Norway-based marine insurer and Group Club Gard has said that the recent unanimously-agreed International Maritime Organization (IMO) declaration of the ambition to reach net-zero GHG emissions from international shipping “close to 2050” would have implications for shippers because over the next 25 years we would be entering a “fragmented fuel landscape”.

The IMO is now targeting at least a 20% reduction by 2030 and 70% by 2040, compared to 2008 emission levels.
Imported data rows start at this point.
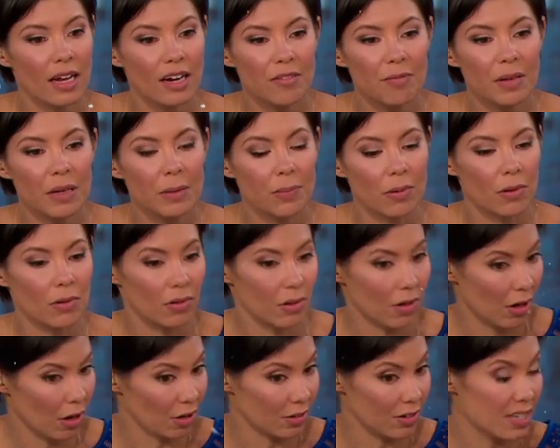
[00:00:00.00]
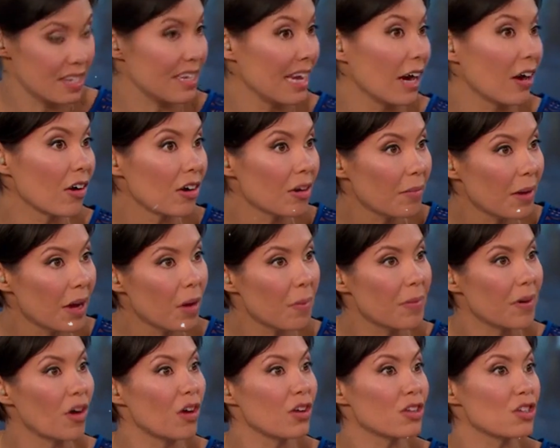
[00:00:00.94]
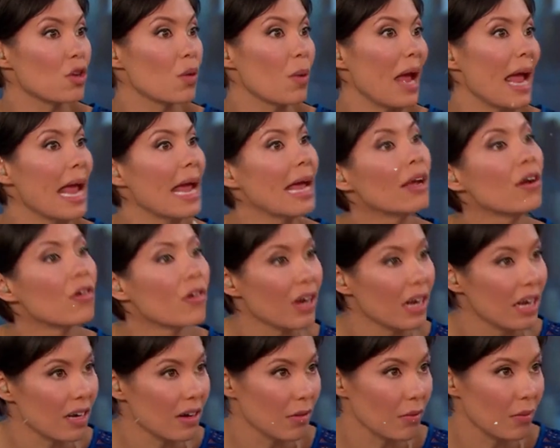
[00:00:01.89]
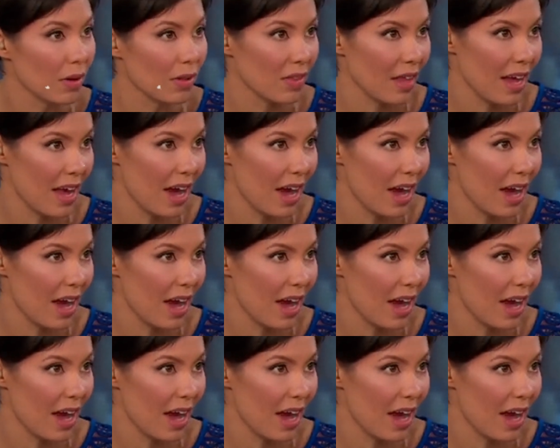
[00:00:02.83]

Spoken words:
They had been pocketed by Alan's cousin, who was 4 years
The new strategy also includes “striving” for even higher reductions than this by 2030 and 2040.

Shipping of cargo and passengers within, into and from the EU/EEA will be subject to carbon pricing through the EU emission trading system (ETS) from January 1st 2024. This was expected to cost the industry some €8bn to €10bn per year once fully implemented in 2026. The new IMO strategy also introduces emission pricing mechanisms, with different approaches to be assessed.

Gard noted Clarksons’ estimate that 44% of the global order book was alternative fuelled in the first half of 2023. “In the more fragmented fuel landscape, availability could be a risk and it is vital that the global bunkering infrastructure keeps pace with the developments in the industry”, said Gard, adding that green shipping corridors and the ambitions in the Clydebank Declaration would be imperative in the transition.

Gard said that there would be an alteration of risk. If a vessel grounds, the environmental implications of a possible bunker oil spill pose considerable concerns. Alternative fuels are generally less harmful to the immediate environment but present other potential safety consequences. Ammonia is highly toxic; hydrogen is explosive, and batteries can catch fire. New technology could also alter the risk picture for machinery failures, and the correct operations and handling of new fuels will be vital, the insurer said.